**Brief**
Below are the entries. Transcribe exactly the lines from the one with "[0:00.90-0:01.80]" through the one with "[0:04.00-0:04.48]", ends included, and leave out all others.
* * * *
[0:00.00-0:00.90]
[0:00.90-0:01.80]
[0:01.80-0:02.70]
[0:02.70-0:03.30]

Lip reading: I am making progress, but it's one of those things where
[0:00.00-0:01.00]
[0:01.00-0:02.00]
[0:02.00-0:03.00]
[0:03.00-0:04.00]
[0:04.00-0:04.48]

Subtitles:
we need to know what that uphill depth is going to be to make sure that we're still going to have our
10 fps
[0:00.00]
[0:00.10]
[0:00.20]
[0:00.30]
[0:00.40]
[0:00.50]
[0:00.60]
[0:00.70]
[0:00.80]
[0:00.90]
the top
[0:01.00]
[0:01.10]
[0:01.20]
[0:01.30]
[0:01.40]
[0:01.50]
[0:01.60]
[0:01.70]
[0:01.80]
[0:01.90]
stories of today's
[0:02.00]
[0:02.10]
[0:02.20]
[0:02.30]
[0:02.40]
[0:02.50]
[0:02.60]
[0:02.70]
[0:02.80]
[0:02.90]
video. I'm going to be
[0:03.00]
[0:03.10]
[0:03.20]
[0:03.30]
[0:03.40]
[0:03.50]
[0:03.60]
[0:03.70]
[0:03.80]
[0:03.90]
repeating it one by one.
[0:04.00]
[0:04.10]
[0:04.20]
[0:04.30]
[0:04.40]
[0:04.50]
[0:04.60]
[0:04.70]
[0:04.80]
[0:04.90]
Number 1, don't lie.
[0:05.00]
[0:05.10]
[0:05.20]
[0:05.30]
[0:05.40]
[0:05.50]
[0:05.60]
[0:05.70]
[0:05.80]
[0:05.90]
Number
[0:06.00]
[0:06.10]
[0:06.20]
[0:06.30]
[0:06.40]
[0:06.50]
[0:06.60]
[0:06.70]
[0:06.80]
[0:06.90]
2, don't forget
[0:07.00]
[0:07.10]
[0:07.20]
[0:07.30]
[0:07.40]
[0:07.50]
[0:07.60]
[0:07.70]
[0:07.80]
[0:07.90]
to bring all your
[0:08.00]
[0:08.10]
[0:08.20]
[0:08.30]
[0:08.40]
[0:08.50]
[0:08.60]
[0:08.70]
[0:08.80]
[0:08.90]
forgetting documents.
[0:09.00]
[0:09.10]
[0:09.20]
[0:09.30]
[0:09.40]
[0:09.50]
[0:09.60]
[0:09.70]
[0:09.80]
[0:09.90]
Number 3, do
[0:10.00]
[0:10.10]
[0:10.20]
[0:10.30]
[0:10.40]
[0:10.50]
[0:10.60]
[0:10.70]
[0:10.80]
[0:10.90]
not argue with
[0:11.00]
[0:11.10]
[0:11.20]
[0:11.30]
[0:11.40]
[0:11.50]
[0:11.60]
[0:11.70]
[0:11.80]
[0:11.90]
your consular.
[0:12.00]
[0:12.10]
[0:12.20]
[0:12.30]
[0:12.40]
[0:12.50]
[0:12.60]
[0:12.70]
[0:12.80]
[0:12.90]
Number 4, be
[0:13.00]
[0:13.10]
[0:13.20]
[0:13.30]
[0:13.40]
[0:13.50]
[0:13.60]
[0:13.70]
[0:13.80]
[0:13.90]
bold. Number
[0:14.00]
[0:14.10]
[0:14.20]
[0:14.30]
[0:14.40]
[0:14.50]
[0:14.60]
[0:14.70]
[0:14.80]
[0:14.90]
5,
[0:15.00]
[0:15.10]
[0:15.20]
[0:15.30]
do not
* * * *
**Solution for this task**
[0:00.90-0:01.80]
[0:01.80-0:02.70]
[0:02.70-0:03.30]

Lip reading: I am making progress, but it's one of those things where
[0:00.00-0:01.00]
[0:01.00-0:02.00]
[0:02.00-0:03.00]
[0:03.00-0:04.00]
[0:04.00-0:04.48]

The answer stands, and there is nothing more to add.